Baru setelah memasuki tahun 90an, musik campursari kembali hadir dengan format kontemporer. Gamelan dipadupadankan dengan instrumen keyboard dan gitar yang tidak digunakan di format musik campursari sebelumnya. Campursari kemudian digarap dengan langgam keroncong, gending, dangdut, dan jaipong.
Menurut pada konsep akulturasi, beberapa instrumen yang sering digunakan dalam musik campursari dapat dilihat melalui aspek instrumentasi (instrumen musik diatonis dan instrumen gamelan) dan aspek garap musik (langgam keroncong, musik gamelan, jaipongan, dangdut). Beragam aspek ini berasal dari budaya yang berbeda pula. Dalam instrumen gamelan misalnya, ia didapat dari produk budaya gamelan sunda dan gamelan Jawa.
Mengacu pada konsep akulturasi, campursari mengalami proses sinkretisme. Proses ini adalah proses penggabungan dua atau lebih elemen kebudayaan berbeda.
Campursari, Musik yang Adaptif
Penelitian lain, “Perspektif Historis Campursari dan Campursari ala Manthous” yang ditulis oleh Joko Tri Laksono menerangkan bahwa tepatnya pada tahun 1994, campursari tenar menyalip kesenian tradisi lain, khususnya karawitan. Hal ini dikarenakan campursari mampu menyajikan lagu baik bertangga nada pentatonis (wilayah karawitan) dan diatonis (wilayah musik barat).
Campursari hadir sebagai ensambel musik hasil usaha musisi Jawa dalam menyesuaikan diri dengan perkembangan zaman. Hal ini kembali pada konsep dasar tentang akulturasi musik.

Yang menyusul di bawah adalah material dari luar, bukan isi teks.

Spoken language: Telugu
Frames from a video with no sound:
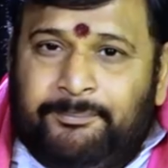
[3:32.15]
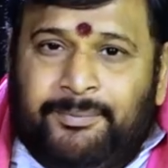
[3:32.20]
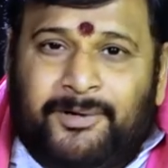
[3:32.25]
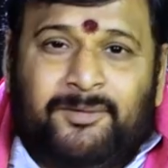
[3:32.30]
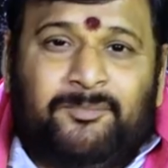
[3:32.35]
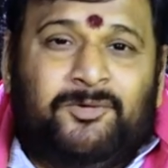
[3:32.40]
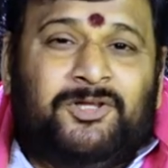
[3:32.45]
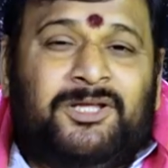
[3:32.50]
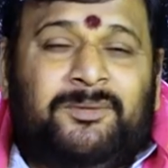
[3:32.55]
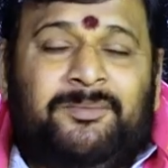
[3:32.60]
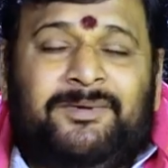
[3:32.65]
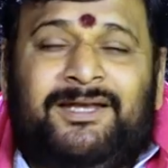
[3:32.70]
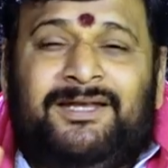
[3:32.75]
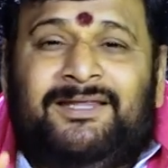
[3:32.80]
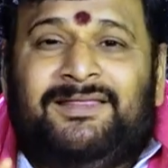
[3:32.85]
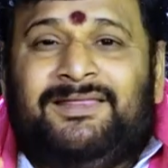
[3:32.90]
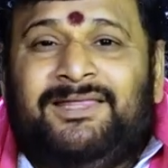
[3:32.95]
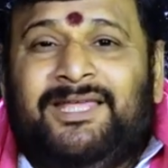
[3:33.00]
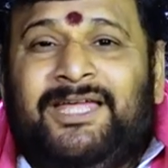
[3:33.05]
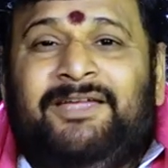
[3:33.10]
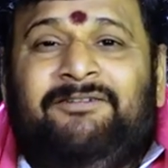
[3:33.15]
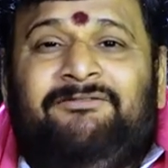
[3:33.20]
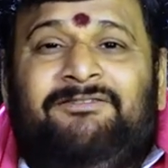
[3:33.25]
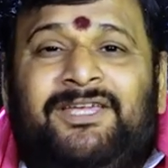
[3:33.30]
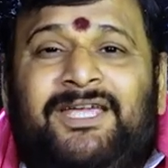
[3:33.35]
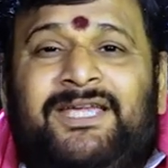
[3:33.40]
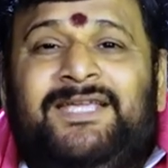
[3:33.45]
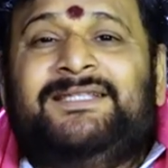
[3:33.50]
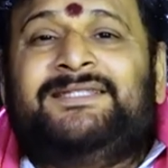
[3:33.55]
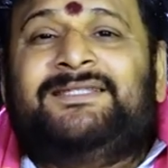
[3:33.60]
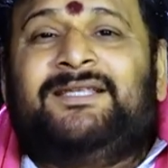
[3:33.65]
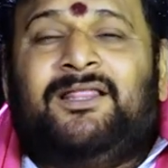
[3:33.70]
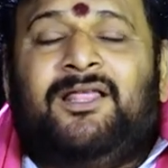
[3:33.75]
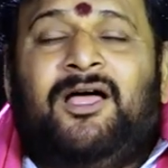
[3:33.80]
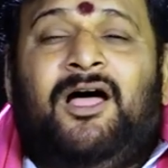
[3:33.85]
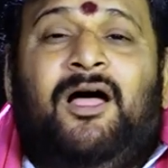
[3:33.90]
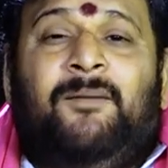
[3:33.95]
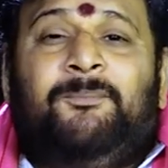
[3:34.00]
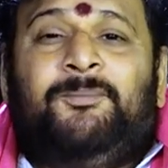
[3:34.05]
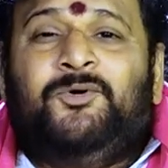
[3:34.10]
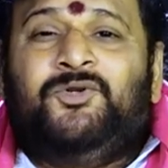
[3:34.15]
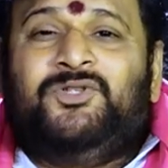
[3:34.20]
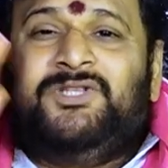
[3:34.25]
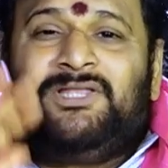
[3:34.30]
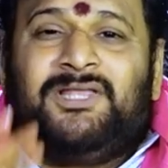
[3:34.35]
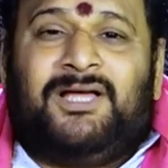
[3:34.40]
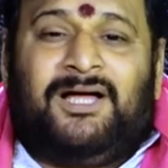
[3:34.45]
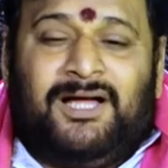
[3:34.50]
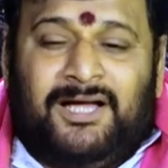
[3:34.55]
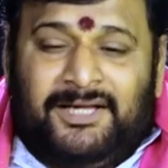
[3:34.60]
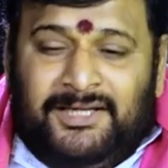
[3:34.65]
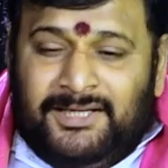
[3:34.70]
ప్రభుదివీర్ దేవ్యై సదా పూజితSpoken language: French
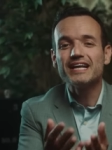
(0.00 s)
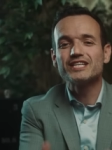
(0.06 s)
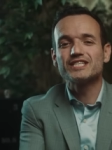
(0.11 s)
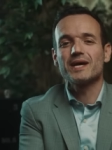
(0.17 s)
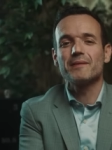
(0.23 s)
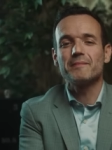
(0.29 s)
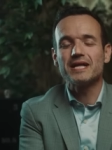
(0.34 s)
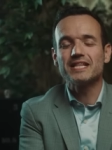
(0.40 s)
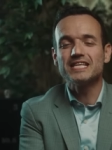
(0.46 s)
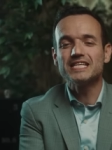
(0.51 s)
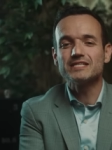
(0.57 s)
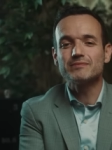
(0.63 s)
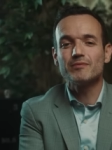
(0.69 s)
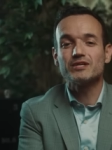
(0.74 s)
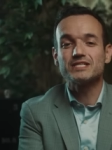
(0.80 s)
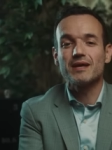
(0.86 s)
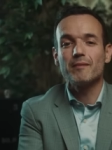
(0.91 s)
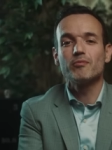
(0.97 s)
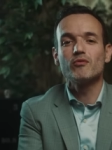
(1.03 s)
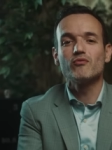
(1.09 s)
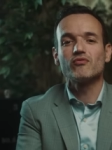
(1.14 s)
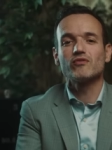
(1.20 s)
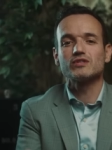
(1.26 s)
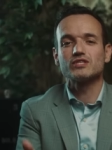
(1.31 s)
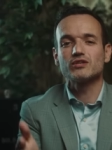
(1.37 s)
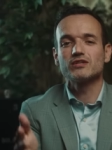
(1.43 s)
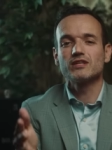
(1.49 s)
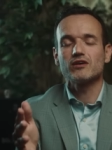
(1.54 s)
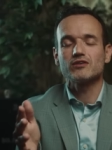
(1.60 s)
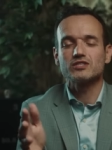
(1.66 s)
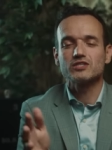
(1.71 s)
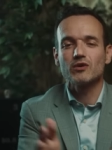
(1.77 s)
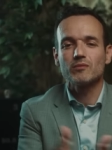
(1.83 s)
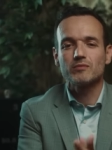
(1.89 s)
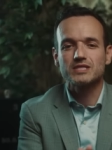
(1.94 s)
et le chamanisme, ça peut fonctionner
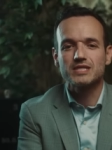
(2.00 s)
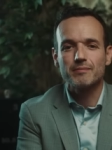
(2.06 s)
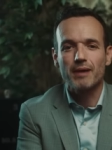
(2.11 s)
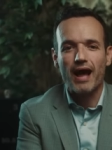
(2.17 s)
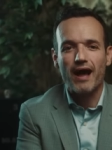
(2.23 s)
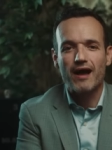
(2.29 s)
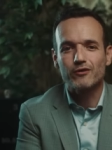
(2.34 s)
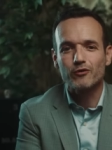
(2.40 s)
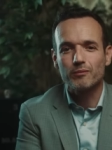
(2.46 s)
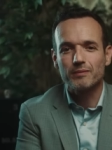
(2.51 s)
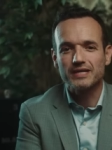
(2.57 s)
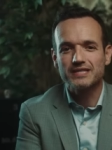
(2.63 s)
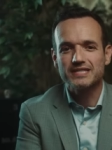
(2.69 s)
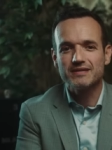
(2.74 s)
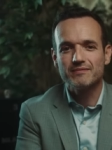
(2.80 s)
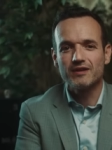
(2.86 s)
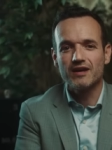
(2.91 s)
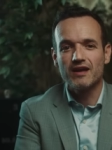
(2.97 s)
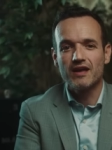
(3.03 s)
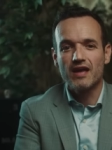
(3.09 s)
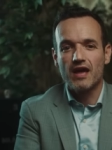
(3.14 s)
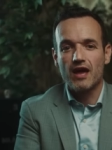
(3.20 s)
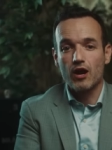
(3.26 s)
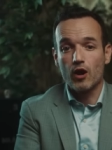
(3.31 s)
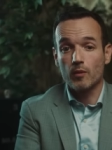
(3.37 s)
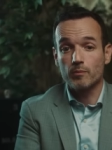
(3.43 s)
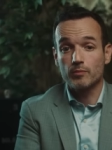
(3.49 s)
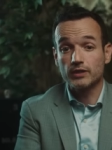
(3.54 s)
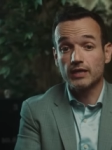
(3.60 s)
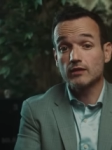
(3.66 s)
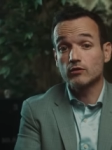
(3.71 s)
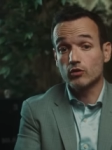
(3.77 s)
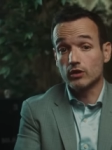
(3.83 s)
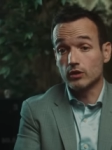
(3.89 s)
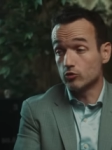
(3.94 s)
ensemble, c'est pas incompatible. Alors
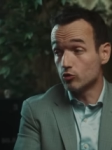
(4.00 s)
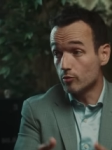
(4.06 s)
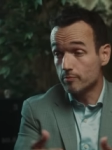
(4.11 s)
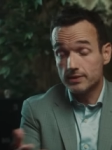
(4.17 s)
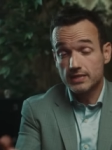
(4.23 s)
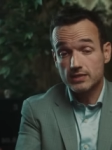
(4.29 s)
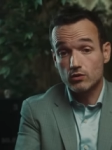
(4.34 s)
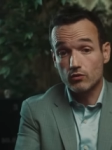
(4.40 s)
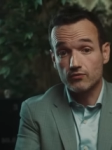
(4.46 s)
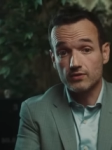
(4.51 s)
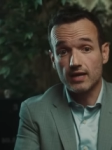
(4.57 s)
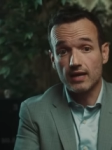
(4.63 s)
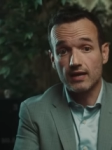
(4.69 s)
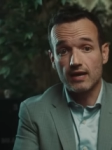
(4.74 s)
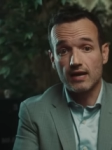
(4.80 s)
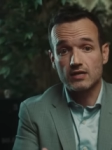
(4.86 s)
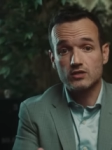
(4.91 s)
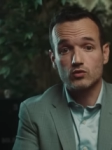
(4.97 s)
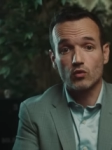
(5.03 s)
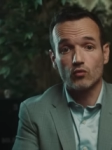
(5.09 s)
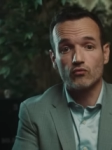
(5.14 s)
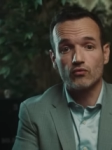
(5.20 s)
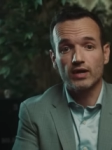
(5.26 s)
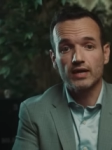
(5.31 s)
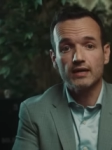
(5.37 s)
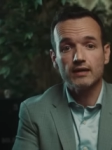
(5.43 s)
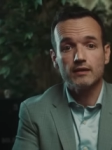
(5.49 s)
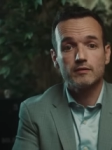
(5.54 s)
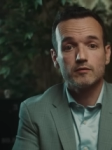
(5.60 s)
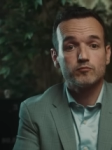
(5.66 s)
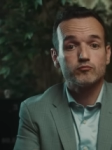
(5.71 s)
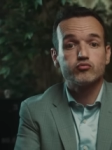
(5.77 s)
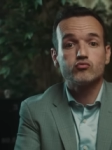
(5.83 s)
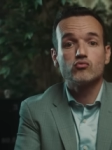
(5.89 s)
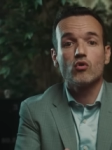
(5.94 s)
peut-être que les deux pistes au final, elles sont vraies
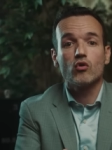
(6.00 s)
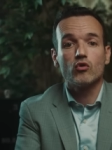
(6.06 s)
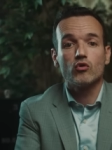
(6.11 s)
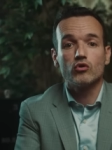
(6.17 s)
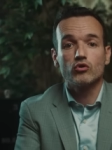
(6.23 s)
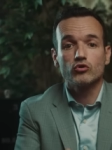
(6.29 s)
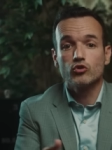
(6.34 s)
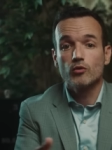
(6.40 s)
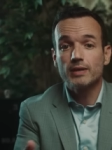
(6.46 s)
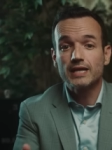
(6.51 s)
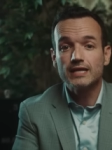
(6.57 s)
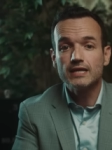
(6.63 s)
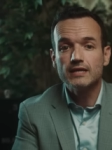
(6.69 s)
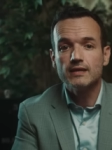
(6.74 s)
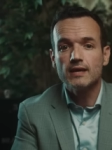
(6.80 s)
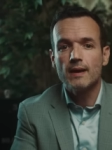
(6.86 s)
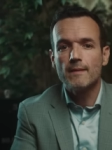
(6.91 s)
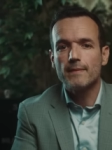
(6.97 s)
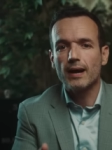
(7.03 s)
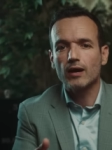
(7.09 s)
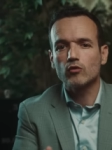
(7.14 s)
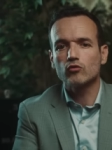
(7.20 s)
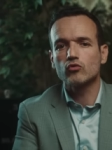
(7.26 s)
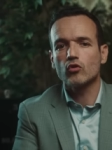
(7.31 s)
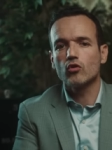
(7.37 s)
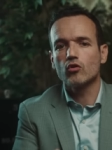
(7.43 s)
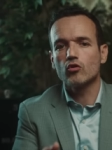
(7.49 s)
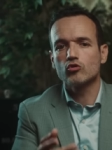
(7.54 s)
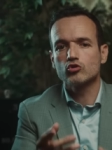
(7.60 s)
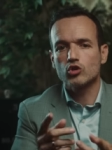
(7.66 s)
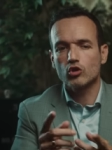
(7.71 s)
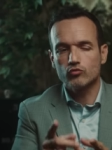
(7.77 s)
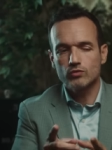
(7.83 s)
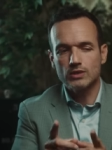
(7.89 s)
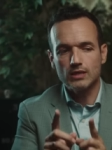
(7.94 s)
pour euh, Göbekli. Par contre,
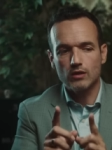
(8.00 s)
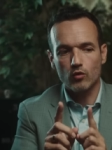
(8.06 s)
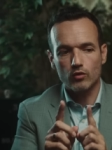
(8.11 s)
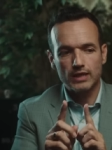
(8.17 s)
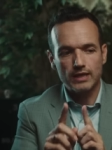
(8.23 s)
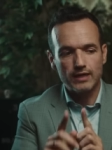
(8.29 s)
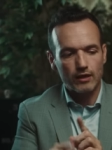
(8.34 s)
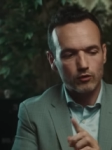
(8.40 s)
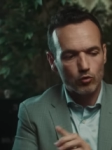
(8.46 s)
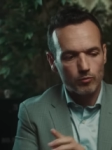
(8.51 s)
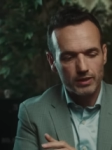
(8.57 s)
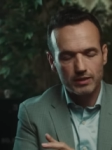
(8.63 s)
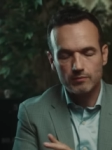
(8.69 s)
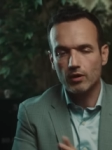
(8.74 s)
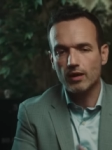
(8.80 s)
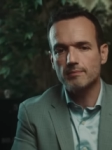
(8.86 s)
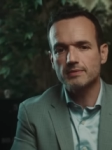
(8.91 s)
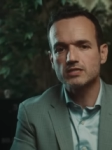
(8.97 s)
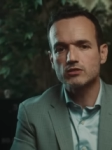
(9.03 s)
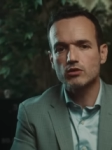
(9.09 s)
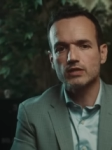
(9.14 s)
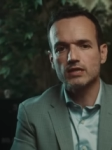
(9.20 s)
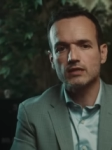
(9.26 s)
aujourd'hui, on écarte complètement la piste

Manthous, seorang musisi kelahiran Playen Gunung Kidul Yogyakarta, adalah musisi yang membuat campursari kembali mendapat sambutan yang luar biasa dari masyarakat, tidak hanya di tingkat lokal, namun juga hingga ke tingkat nasional. Aransemen musik yang dilakukan Manthous tidak lepas dari tuntutan selera masyarakat kala itu.
Untuk kalangan tua, kerap kali disajikan lagu langgam ataupun gendhing-gendhing, dan keroncong yang telah diaransemen. Sedangkan untuk kalangan muda, kerap kali disajikan jenis lagu pop maupun dangdut.
Pada tahun 1994 inilah, Manthous bersama grup campursarinya juga membuat rekaman dengan repertoar langgam Jawa dan gendhing Jawa. Proses perekaman memang bukan hal yang asing bagi Manthous karena sebelumnya ia pernah bekerja di industri rekaman. Ia pun pencipta lagu yang handal. Beberapa musisi kondang saat itu, tercatat pernah menyanyikan lagu ciptaan Manthous. Diantaranya, Hetty Koes Endang, Jamal Mirdad, juga Evi Tamala.
Untuk strategi penjualan, Manthous menciptakan lagu “Kanca Tani” yang dilantunkan Waljinah “Walangkekek”. Waljinah adalah penyanyi yang banyak digandrungi oleh para petani saat itu. Olehnya, memilih Waljinah adalah dengan harapan agar lagu campursari bisa semakin diterima oleh masyarakat, khususnya di kalangan petani.
Tahun 2012 yang lalu, Manthous berpulang. Namun sebagai produk akulturasi yang cukup adaptif pada perkembangan zaman tanpa menghilangkan kelokalan yang diusungnya, campursari terus melahirkan musisi-musisi kenamaan yang memiliki tempat tersendiri di hati para pendengarnya. Diantaranya adalah Didi Kempot dan Soimah.
Jika dulunya campursari hanya disebarkan melalui gelombang radio, lalu kemudian mulai ditampilkan di hajatan-hajatan rakyat biasa. Lewat tema yang sederhana, campursari pun menjelma musiknya rakyat kecil yang sakral. Beragam tema keseharian tentang cinta dan kesedihan, tentang rakyat jelata, tentang upaya untuk bertahan dan menikmati hidup mewarnai campursari.
Hari ini, campursari lewat sosok Didi Kempot, kembali beradaptasi pada zaman. Diterima oleh kalangan muda, diapresiasi oleh lebih banyak kalangan.